Case commented on: Coldwater Indian Band v Minister of Indian Affairs and Northern Development, 2013 FC 1138

This case raises the question of the leverage available to a First Nation to claim hold-out rents where a pipeline crosses reserve lands and the current owner/operator of the pipeline has failed to obtain required consents to an assignment of the pipeline easement.

Built in the 1950s, the Trans Mountain Oil Pipeline (TMOP), like many similar linear developments, crosses the reserves of a number of First Nations in British Columbia. One of those First Nations is the Coldwater Indian Band or First Nation. The Coldwater First Nation passed a Band Council Resolution (BCR) approving the grant of a right of way which was accepted by federal Order in Council. Relying on the Order in Council, the Crown, represented by the relevant Minister, entered into an indenture granting TMOP an easement for pipeline purposes. The habendum provided that the grant was to last for so long as the lands were required for pipeline purposes. The consideration was a lump sum payment. One clause of the easement provided that TMOP “shall not assign the right hereby granted without the written consent of the Minister.” The pipeline was built and still operates today. It provides the only pipeline access to tide water on the west coast for Alberta oil. There was a similar BCR, Order in Council and grant of easement for a second right of way some three years later – also for a lump sum. That second easement has never been used.
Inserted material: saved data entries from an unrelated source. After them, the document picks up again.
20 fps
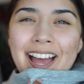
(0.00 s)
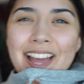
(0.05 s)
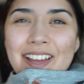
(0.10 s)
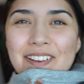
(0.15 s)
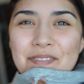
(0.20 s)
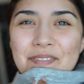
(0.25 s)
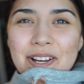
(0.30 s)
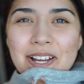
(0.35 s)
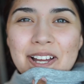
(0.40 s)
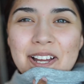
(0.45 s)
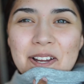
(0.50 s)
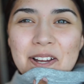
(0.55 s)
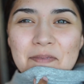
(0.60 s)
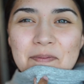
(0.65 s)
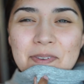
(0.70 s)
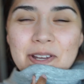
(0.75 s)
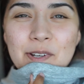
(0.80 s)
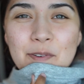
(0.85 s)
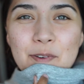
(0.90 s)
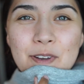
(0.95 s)
I'm
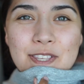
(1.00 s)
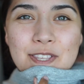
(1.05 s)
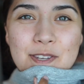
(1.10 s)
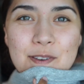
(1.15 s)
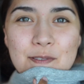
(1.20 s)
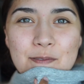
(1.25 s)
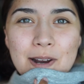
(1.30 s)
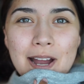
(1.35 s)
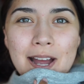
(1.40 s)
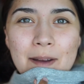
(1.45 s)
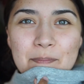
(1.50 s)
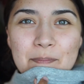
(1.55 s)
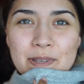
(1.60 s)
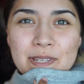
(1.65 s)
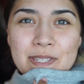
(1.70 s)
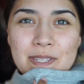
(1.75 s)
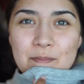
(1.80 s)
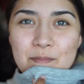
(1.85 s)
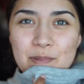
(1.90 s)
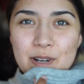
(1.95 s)
um, going to wrap
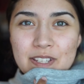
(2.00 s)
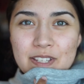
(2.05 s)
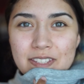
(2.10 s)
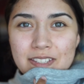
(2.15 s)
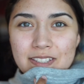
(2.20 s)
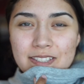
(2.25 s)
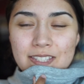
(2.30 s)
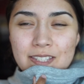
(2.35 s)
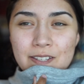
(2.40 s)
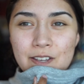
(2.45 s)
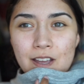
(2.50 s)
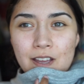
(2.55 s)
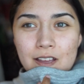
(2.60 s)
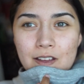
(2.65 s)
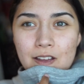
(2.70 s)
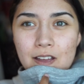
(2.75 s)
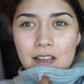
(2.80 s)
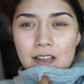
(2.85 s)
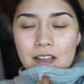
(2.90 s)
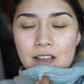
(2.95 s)
some presents
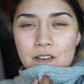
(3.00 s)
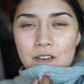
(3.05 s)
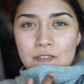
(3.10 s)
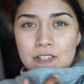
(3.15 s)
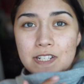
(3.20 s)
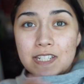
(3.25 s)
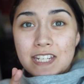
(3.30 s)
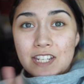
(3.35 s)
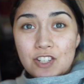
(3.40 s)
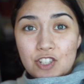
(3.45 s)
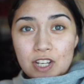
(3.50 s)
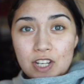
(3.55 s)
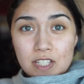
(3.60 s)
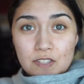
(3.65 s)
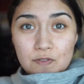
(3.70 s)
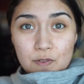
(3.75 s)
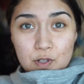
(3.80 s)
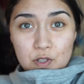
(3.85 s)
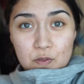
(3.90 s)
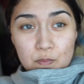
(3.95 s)
of
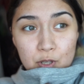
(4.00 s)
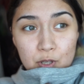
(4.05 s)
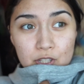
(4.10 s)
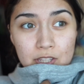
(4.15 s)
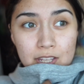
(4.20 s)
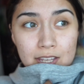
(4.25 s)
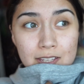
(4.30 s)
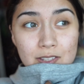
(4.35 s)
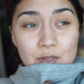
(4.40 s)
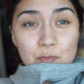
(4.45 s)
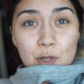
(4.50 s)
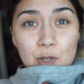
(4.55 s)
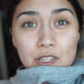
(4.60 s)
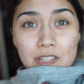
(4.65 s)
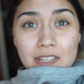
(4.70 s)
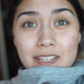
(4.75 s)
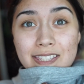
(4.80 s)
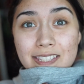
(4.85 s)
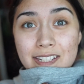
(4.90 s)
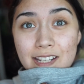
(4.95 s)
TJ's for his birthday. His
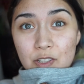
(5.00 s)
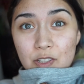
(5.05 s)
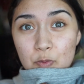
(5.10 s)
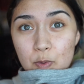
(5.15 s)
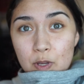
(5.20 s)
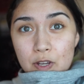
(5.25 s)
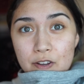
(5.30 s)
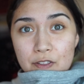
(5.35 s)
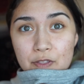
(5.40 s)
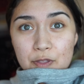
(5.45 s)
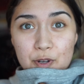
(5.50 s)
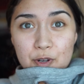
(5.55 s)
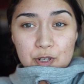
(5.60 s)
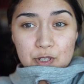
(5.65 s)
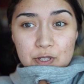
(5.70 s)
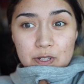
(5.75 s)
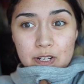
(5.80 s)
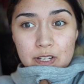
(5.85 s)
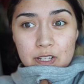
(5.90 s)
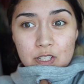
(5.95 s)
birthday is next week on
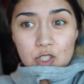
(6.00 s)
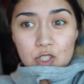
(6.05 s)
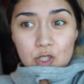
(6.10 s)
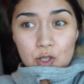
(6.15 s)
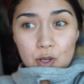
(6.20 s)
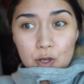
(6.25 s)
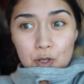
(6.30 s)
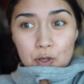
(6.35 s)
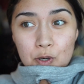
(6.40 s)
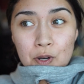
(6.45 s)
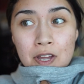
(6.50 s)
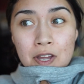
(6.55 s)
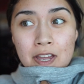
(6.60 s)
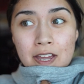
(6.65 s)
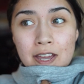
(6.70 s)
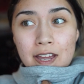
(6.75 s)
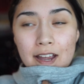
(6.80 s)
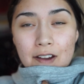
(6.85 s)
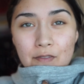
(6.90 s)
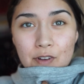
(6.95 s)
Thursday, so
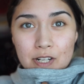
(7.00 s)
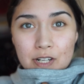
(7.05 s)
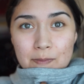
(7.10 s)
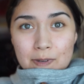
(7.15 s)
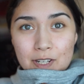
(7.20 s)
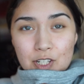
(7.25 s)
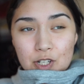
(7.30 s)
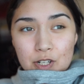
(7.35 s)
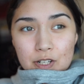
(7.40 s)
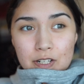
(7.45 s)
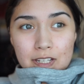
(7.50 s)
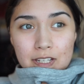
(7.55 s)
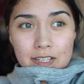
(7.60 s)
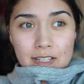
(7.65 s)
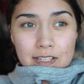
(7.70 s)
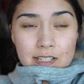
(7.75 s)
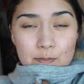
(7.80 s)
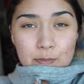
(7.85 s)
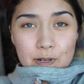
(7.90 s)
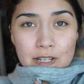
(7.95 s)
I want to make sure to
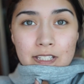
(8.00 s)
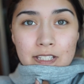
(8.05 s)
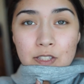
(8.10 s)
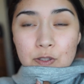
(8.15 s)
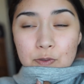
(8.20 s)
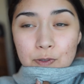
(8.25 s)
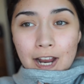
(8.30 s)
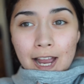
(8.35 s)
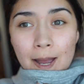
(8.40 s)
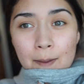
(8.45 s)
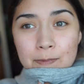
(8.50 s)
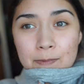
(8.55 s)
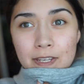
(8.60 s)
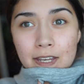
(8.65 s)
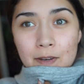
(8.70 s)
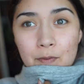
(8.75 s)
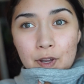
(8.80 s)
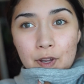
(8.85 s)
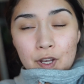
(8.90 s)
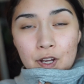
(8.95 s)
get his presents
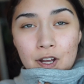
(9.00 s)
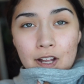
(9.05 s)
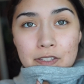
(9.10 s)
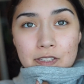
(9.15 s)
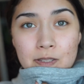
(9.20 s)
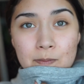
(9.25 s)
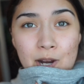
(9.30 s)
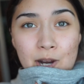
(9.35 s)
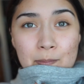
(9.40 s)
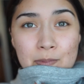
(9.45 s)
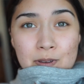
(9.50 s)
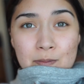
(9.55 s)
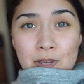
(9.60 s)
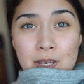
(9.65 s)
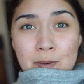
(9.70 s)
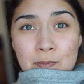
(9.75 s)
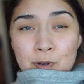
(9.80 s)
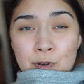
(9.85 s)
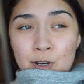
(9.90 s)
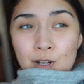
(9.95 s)
wrapped. I went and got some wrapping
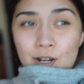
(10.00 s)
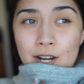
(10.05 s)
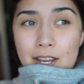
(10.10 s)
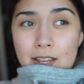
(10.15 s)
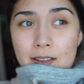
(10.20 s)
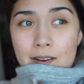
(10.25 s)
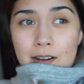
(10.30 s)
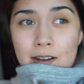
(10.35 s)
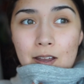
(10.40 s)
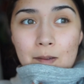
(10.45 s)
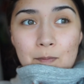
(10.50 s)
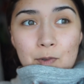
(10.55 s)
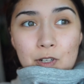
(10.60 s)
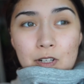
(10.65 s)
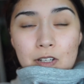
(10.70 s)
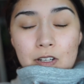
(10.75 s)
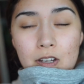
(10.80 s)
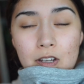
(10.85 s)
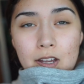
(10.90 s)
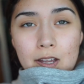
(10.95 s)
paper and now I'm
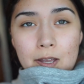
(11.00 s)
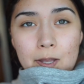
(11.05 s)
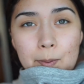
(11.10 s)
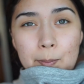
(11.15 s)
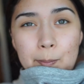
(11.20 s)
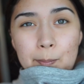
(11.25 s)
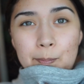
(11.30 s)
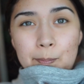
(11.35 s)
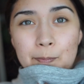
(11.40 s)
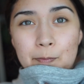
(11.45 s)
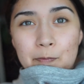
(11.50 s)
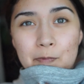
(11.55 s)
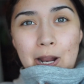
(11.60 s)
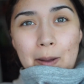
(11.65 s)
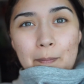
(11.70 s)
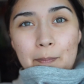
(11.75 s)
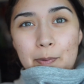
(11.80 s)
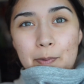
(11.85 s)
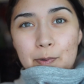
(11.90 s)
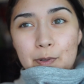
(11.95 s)
gonna um,
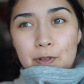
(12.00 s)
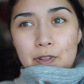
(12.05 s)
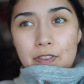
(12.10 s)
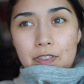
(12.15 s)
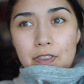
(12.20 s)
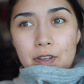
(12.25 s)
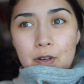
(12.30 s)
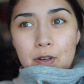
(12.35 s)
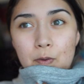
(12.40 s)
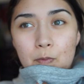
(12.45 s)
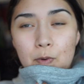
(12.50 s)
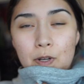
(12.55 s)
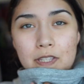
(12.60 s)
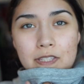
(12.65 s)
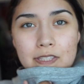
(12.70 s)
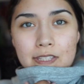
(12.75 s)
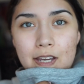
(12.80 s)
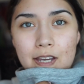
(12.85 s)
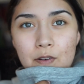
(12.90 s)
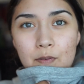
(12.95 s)
wrap the
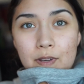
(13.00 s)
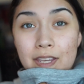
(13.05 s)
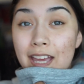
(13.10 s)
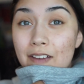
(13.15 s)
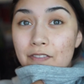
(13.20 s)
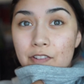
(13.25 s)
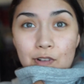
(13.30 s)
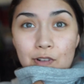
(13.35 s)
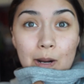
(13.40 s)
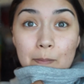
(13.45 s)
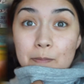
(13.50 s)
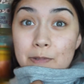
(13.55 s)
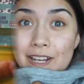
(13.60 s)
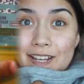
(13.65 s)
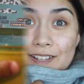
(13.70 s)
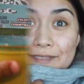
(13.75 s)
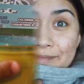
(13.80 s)
ones that we haven't wrapped yet.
It is important to emphasize a couple of points about the legal character of these two easements. First, they are, on the face of it consensual documents. The acquisition of the easements did not involve an act of expropriation (even though it may have occurred under the shadow of such state authority) and therefore does not engage s. 35 of the Indian Act, RSC 1985, c. I-5. Second, the grants did not take the form of an easement for a term of years but rather took the form of an easement for a defeasible estate in fee simple (either determinable or subject to a condition subsequent – the distinction may be important in relation to the second easement since if it were determinable it likely automatically came to an end at some point during the last sixty years). Third, the parties to the easement were the Crown and TMOP. Consistent with the terms of the Indian Act and the common law rules dealing with First Nation lands (and more generally lands reserved for Indians, see Delgamuukw v British Columbia, [1997] 3 SCR 1010), the Crown was a necessary intermediary in the transaction.
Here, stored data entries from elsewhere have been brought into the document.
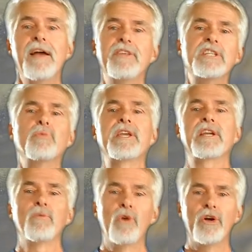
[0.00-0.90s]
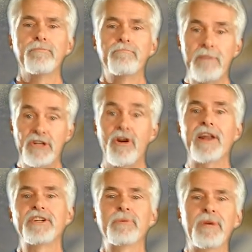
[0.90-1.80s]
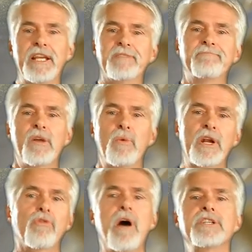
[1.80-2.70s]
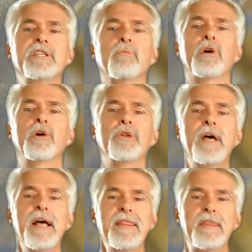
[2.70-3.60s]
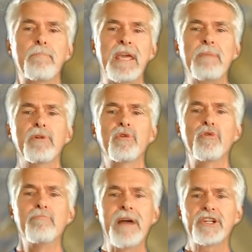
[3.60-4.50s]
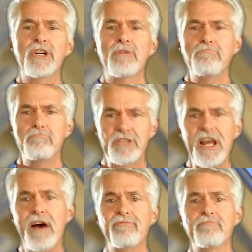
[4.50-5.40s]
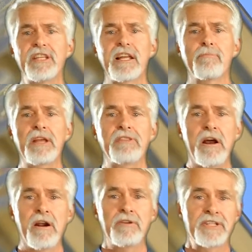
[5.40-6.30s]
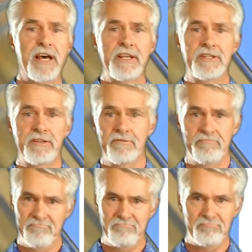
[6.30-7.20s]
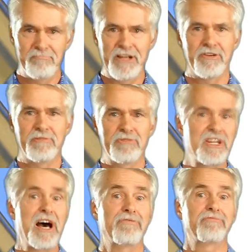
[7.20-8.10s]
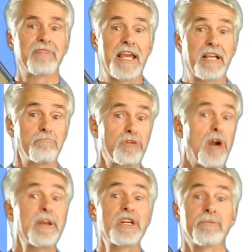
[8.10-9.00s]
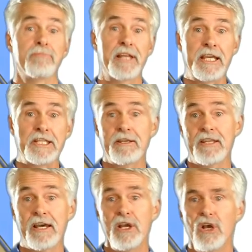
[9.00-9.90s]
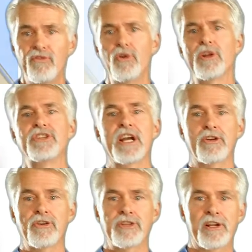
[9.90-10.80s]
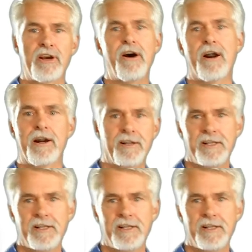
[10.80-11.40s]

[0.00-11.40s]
This week in World Metrology Week, when across the world, the people who measure stuff celebrate the art and science of measuring stuff, like turbine engine blades and the fuel injectors in the car,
The TMOP assets were apparently sold to Kinder Morgan (KM), the current operator of the pipeline, in 2007 but there was no effort to obtain consent to the assignment at that time. As is well known Kinder Morgan is currently planning a significant expansion of TMOP to increase the throughput from 300,000 barrels per day to 900,000 barrels per day to provide increased tidewater access for the growing volumes of oil sands production. In 2012 KM seems to have realized that there was some legal risk associated with failing to obtain the Minister’s consent to the assignment and accordingly applied for that consent. The Coldwater First Nation learned of the application and objected to the Minister granting any such consent and eventually commenced this application in Federal Court under ss.18 and 18.1 of the Federal Courts Act, RSC 1985, c. F-7 in relation to the Minister’s pending decisions seeking (at para 2) declaratory relief and a prohibition or injunction.

According to the Court the application raised the following issues (at para 27):

    • Does the Minister and/or the Crown owe a fiduciary duty to the Applicant Coldwater?
    • If so, what is the nature and extent of that duty?
    • On the facts of this case, how is that duty to be exercised?
    • What relief, if any, should be given?

Justice Roger Hughes referred to a number of key cases including Guerin v The Queen, 1984 CanLII 25 (SCC), [1984] 2 SCR 335; Blueberry River Indian Band v Canada, 1995 CanLII 50 (SCC), [1995] 4 SCR 344; Osoyoos Indian Band v Oliver (Town), 2001 SCC 85 (CanLII), [2001] 3 SCR 746, Ermineskin Indian Band & Nation v Canada, 2009 SCC 9 (CanLII), [2009] 1 SCR 222 (see ABlawg post here) and Manitoba Metis Federation Inc v Canada (Attorney General), 2013 SCC 14 (CanLII), 2013 SCC 14 (see ABlawg post here). And he then suggested that it was possible to draw the following conclusions from those decisions (at para 60):

    • The Crown owes a fiduciary duty to First Nations persons in respect of claims relating to title to and use of lands set aside as a reserve;
    •  The nature and extent of that fiduciary duty may vary according to the circumstances and importance of the matter;
    •  The Crown has a duty to prevent the First Nation from being exploited; and
    • The Crown must listen in good faith to the concerns of the First Nation, but has a duty to weigh those concerns against other public interests that the Crown represents; it must endeavour to reach a compromise between those interests, while endeavouring to obtain the best possible result for the First Nation.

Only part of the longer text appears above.